Tanya Nepinak's family holding hope landfill search for her remains will happen after meeting with premier
CBC
The aunt of Tanya Nepinak, a Pine Creek First Nation woman who went missing more than a decade ago, is feeling hopeful after meeting with Premier Wab Kinew over her plea to search the Brady Road landfill for her niece's remains.
Sue Caribou led a march on Friday with roughly a dozen supporters who walked toward the Manitoba legislature from Portage and Main, leading up to her conversation with Manitoba's premier.
"This is the first time I actually got through further than just the doors, got to an office to be able to speak to the leaders," Caribou told reporters after speaking directly with the premier.
"We're getting somewhere, but … we need actions, not just talk," she said.

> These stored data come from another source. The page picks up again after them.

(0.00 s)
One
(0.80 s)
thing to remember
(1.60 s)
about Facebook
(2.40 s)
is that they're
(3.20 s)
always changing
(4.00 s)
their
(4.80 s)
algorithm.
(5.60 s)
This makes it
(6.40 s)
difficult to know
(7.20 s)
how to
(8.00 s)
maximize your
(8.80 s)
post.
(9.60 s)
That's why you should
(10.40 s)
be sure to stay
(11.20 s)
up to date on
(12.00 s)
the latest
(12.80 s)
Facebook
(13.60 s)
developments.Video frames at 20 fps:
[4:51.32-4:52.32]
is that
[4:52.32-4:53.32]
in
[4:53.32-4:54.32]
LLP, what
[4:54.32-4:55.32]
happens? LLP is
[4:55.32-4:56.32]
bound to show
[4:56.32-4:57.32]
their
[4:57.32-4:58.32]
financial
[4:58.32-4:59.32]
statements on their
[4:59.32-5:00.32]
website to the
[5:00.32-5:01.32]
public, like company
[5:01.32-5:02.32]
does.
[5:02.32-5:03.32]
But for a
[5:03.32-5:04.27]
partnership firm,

In late March, Manitoba's government committed to search the Brady Road landfill for the remains of Ashlee Shingoose, recently identified as one of the four First Nations women murdered by serial killer Jeremy Skibicki in 2022.
First Nations leaders in Manitoba have since called for the search of the Brady Road landfill to include recovery efforts for Nepinak.
Earlier this week, Kinew said on Tuesday he would be open to speaking with her family, but that logistically, the search at Brady Road landfill would have to take a different approach than the search at the Prairie Green landfill, where the remains of Morgan Harris and Marcedes Myran were found this year.
Robyn Johnston, an advocate for missing and murdered Indigenous women and girls, said Kinew told Nepinak's family that the province had already started looking into how they could retrieve her remains.
"Just like all the other assurances that he's provided to the other families that they would try, he's assured they will try," Johnston said.
Nepinak's family asked for confirmation of the search in writing, to which Kinew answered, "he was the premier," Johnston said.
"So we have to take his word for it," she added.
It's been more than 13 years since Nepinak went missing after she left her home on Winnipeg's Sherbrook Street in September 2011.
In June 2012, Shawn Lamb was charged with second-degree murder in connection with her death and disappearance. But those charges were later stayed, though he was convicted of manslaughter in the deaths of Carolyn Sinclair and Lorna Blacksmith.
Winnipeg police have said they believed Nepinak's body was dumped in a garbage bin and brought to the Brady Road landfill.